TASK GOAL ▸ The required answer is an exact copy of the records below, without pictures.

DATA FOR PROCESSING ▸
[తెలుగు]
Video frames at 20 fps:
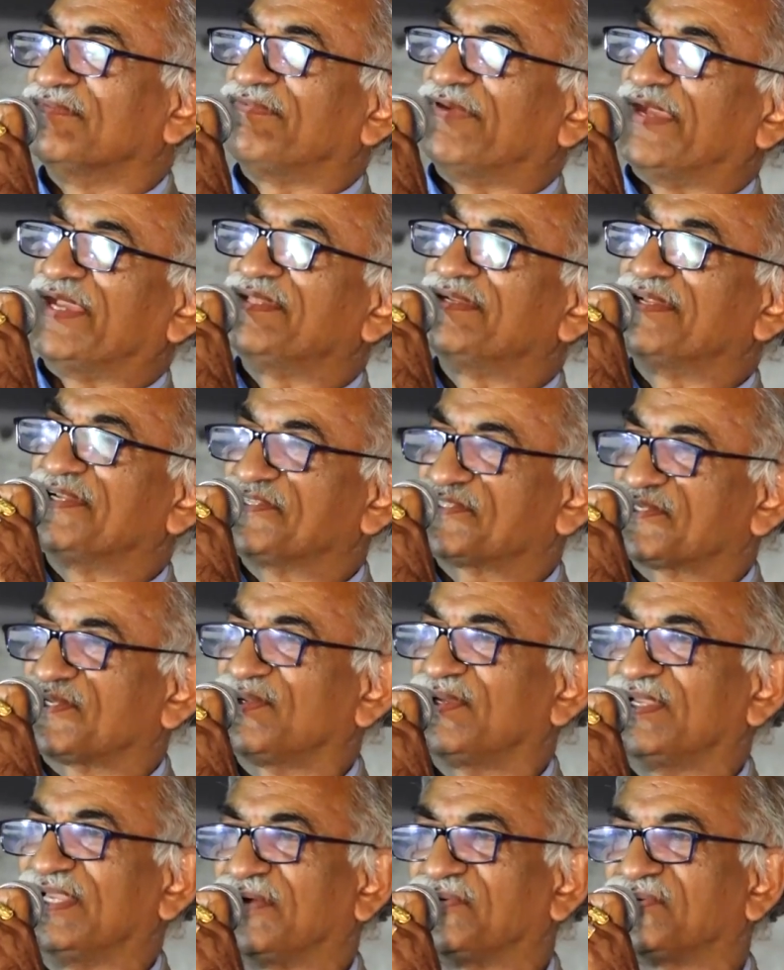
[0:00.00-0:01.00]

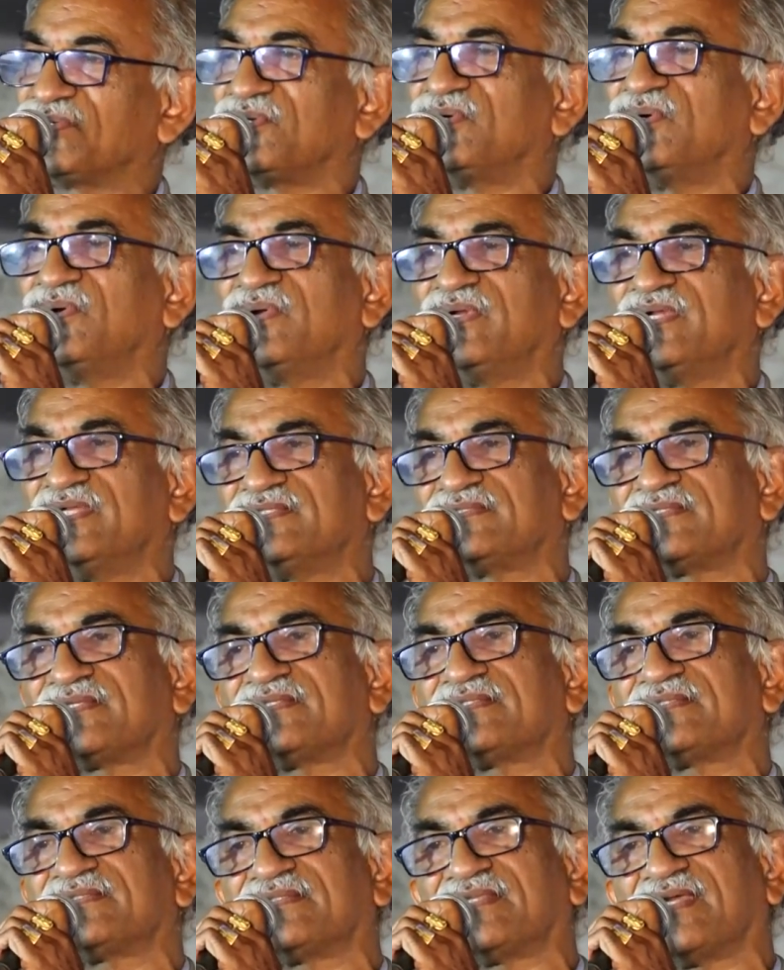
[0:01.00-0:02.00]
ఫైనల్స్లో ఎవరు
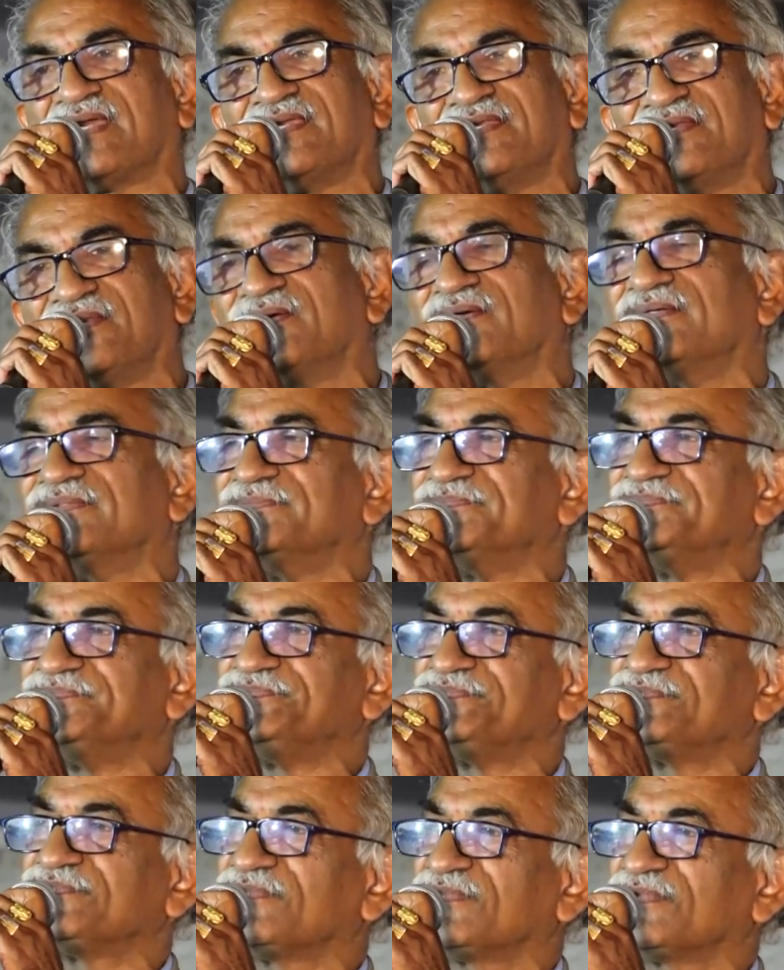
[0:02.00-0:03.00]
ఊహించిన స్థాయిలో
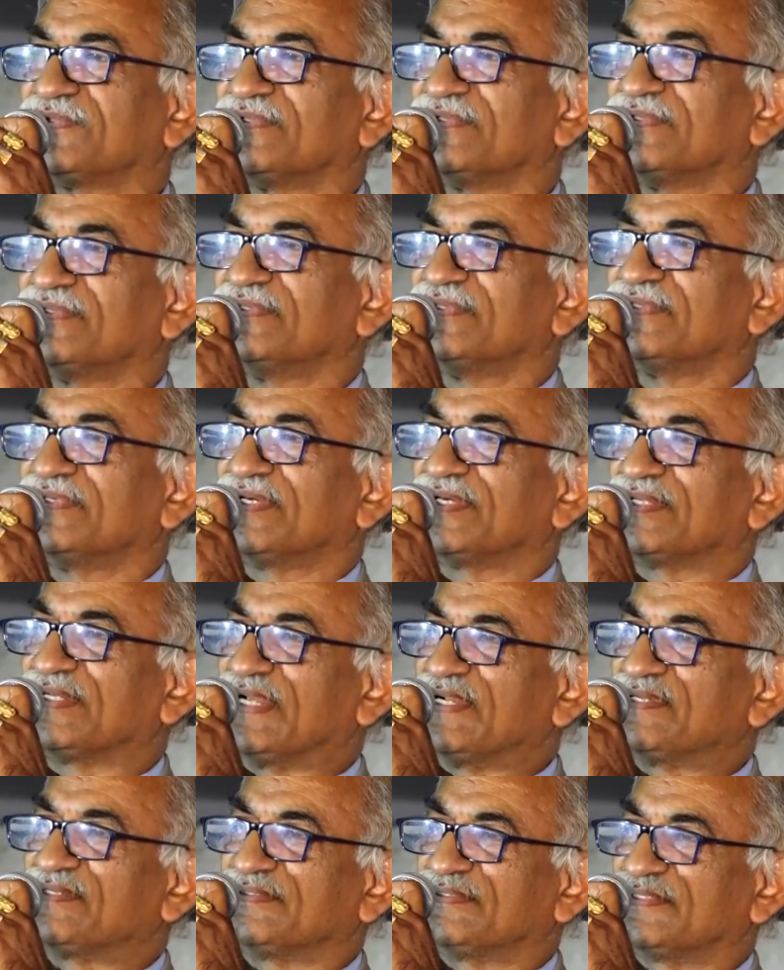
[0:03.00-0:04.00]

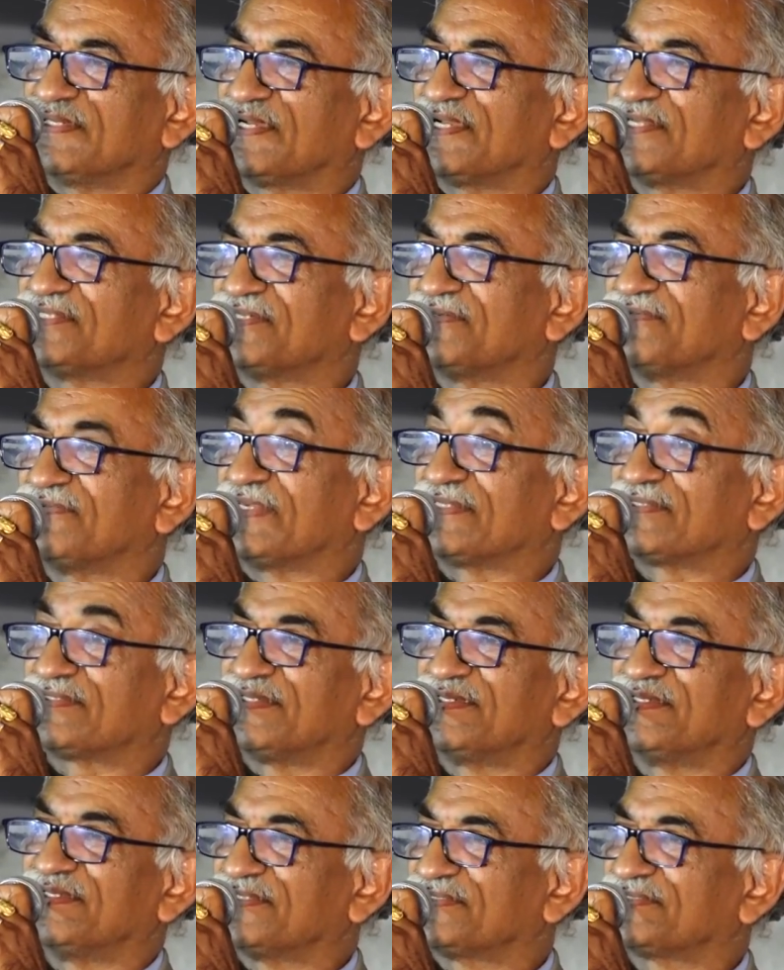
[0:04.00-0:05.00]
ఆనాటి దిగ్గజం
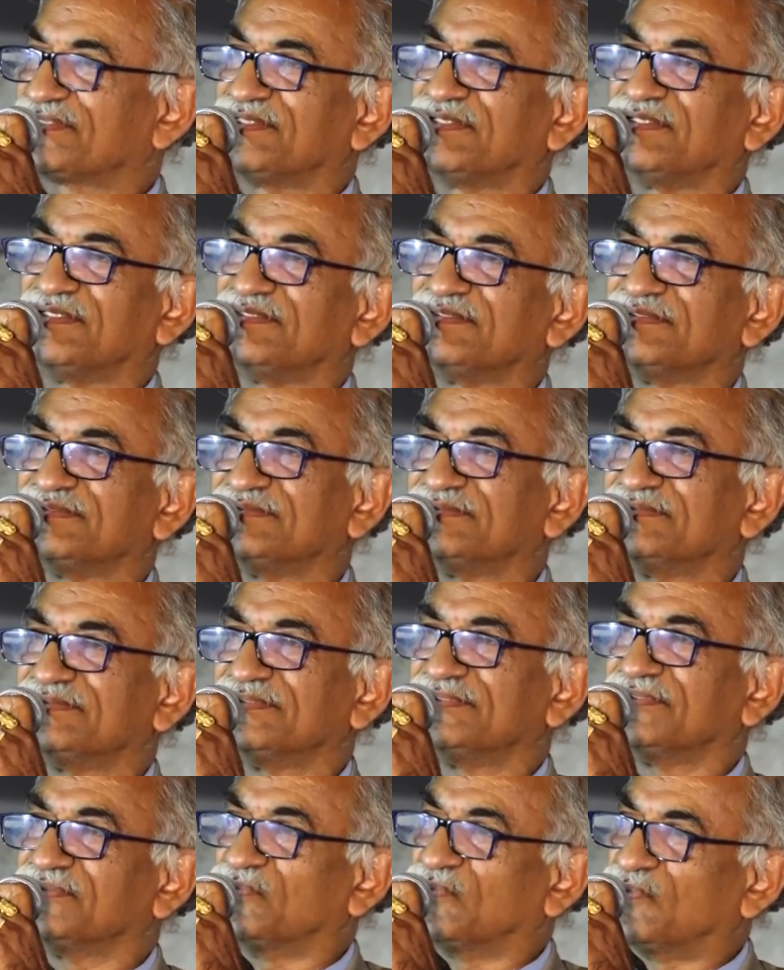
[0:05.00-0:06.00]
వెస్టిండీస్ని
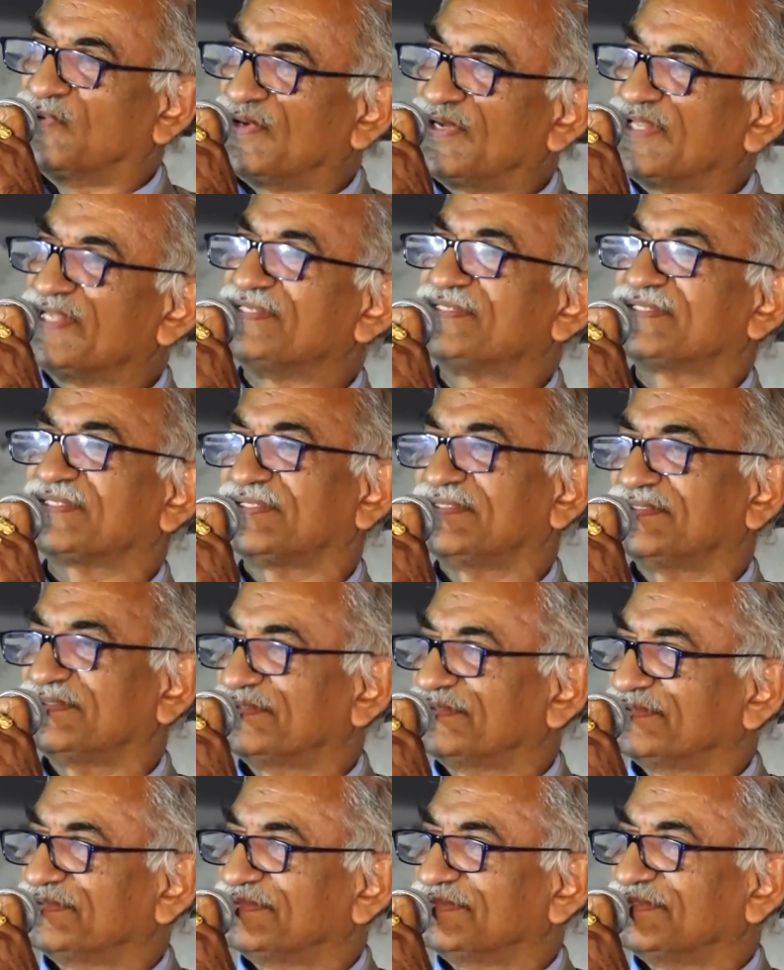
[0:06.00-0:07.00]
ఓడించి
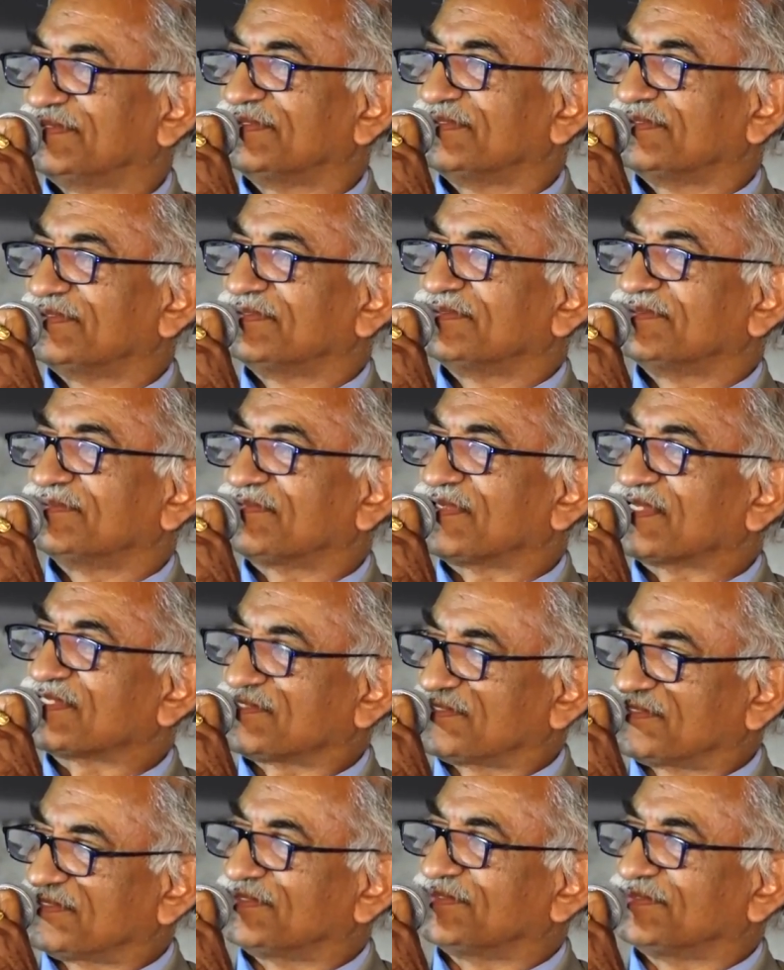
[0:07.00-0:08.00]

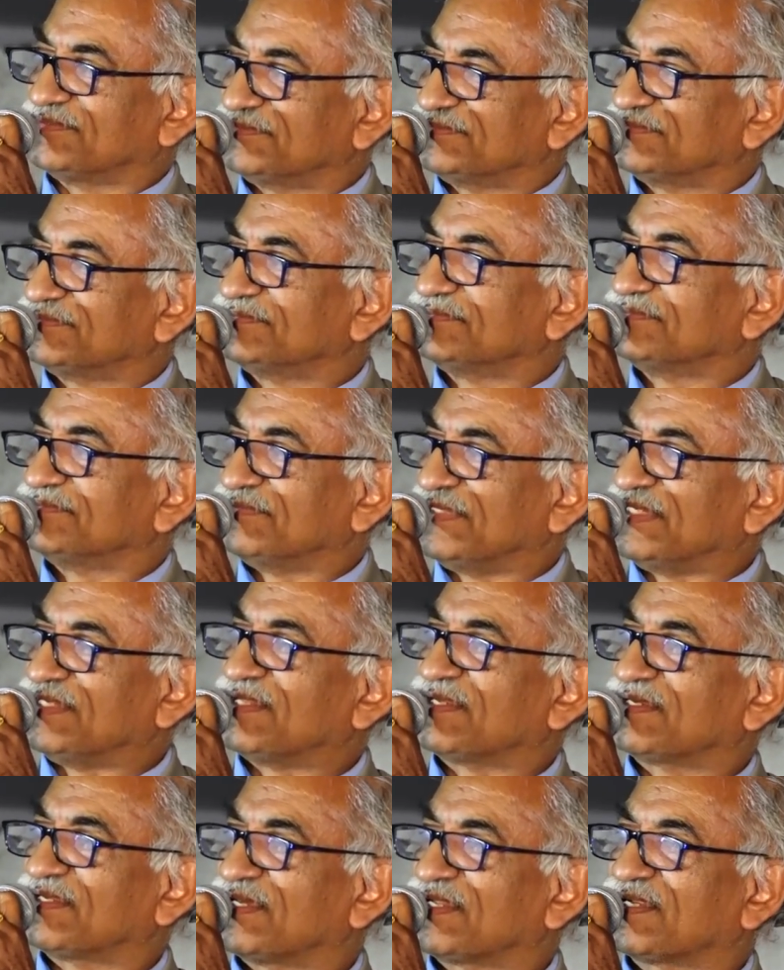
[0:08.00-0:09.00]
ఫస్ట్
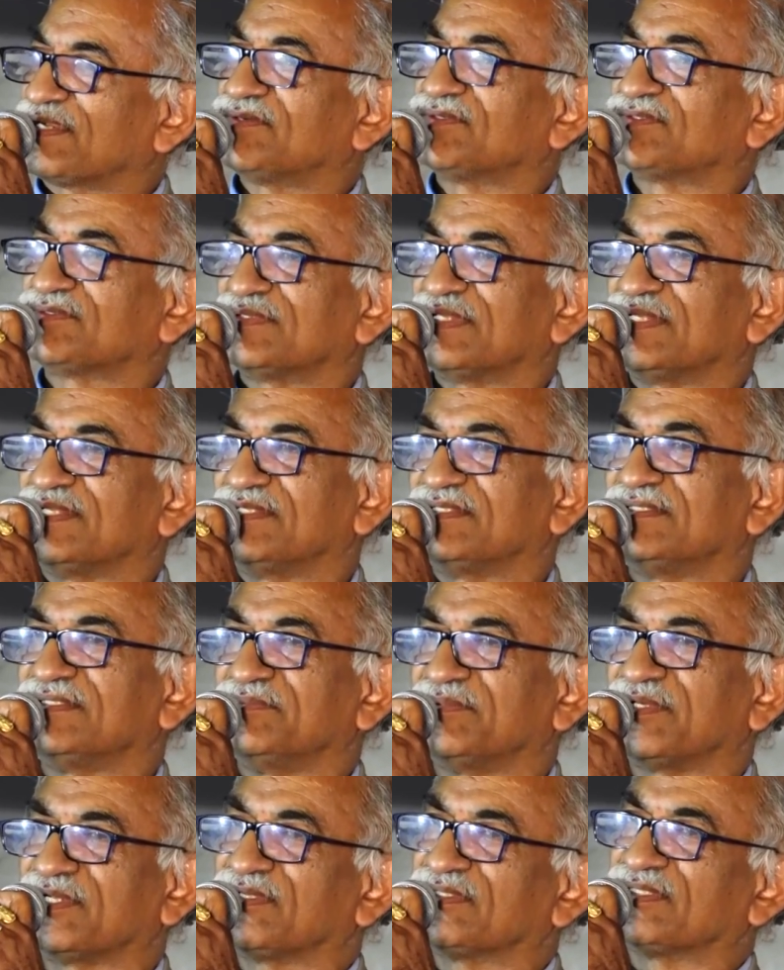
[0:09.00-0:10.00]
విన్నర్గా రావటం అనేది
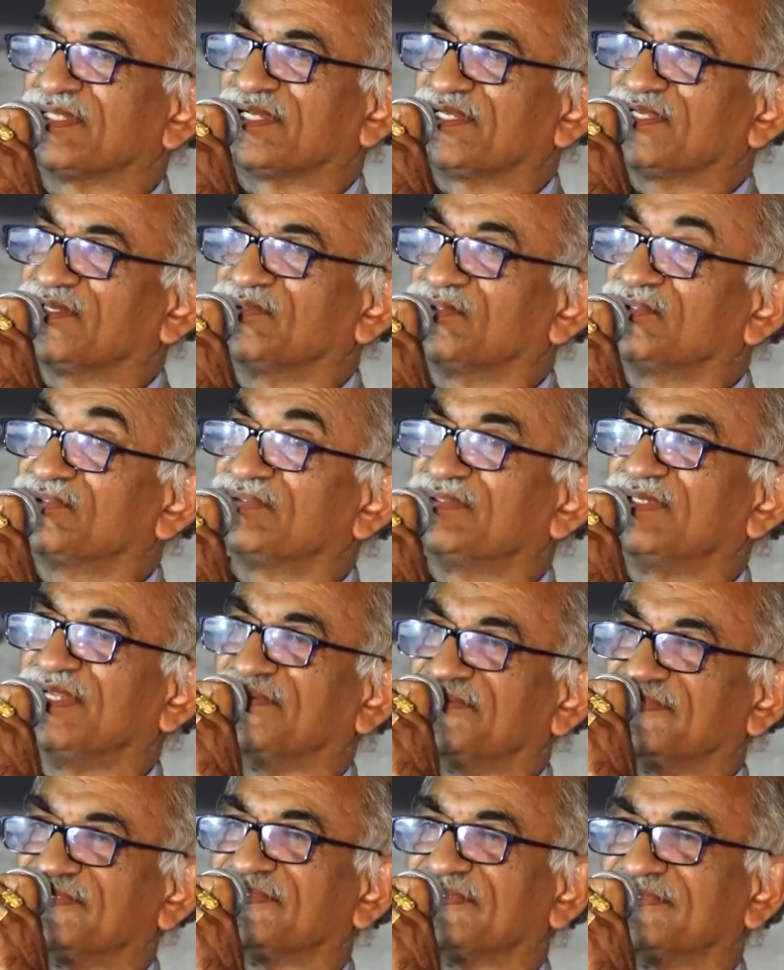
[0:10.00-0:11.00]
మన అందరికీ
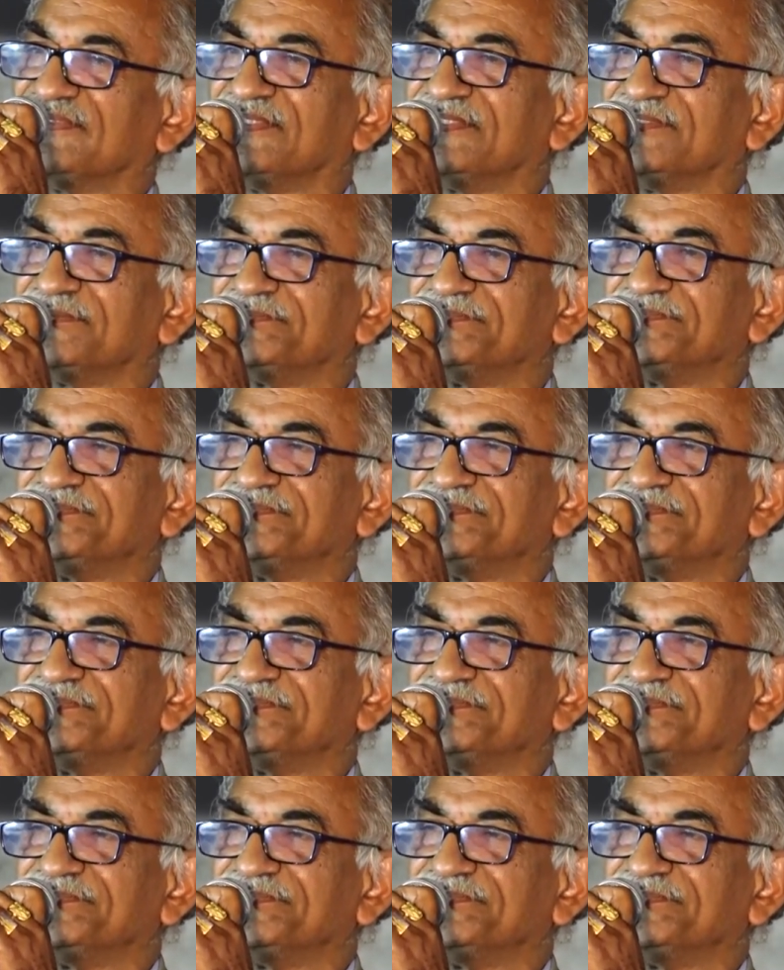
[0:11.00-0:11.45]
గుర్తుండే ఉంటుంది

REPLY ▸
[తెలుగు]
Video frames at 20 fps:
[0:00.00-0:01.00]

[0:01.00-0:02.00]
ఫైనల్స్లో ఎవరు
[0:02.00-0:03.00]
ఊహించిన స్థాయిలో
[0:03.00-0:04.00]

[0:04.00-0:05.00]
ఆనాటి దిగ్గజం
[0:05.00-0:06.00]
వెస్టిండీస్ని
[0:06.00-0:07.00]
ఓడించి
[0:07.00-0:08.00]

[0:08.00-0:09.00]
ఫస్ట్
[0:09.00-0:10.00]
విన్నర్గా రావటం అనేది
[0:10.00-0:11.00]
మన అందరికీ
[0:11.00-0:11.45]
గుర్తుండే ఉంటుంది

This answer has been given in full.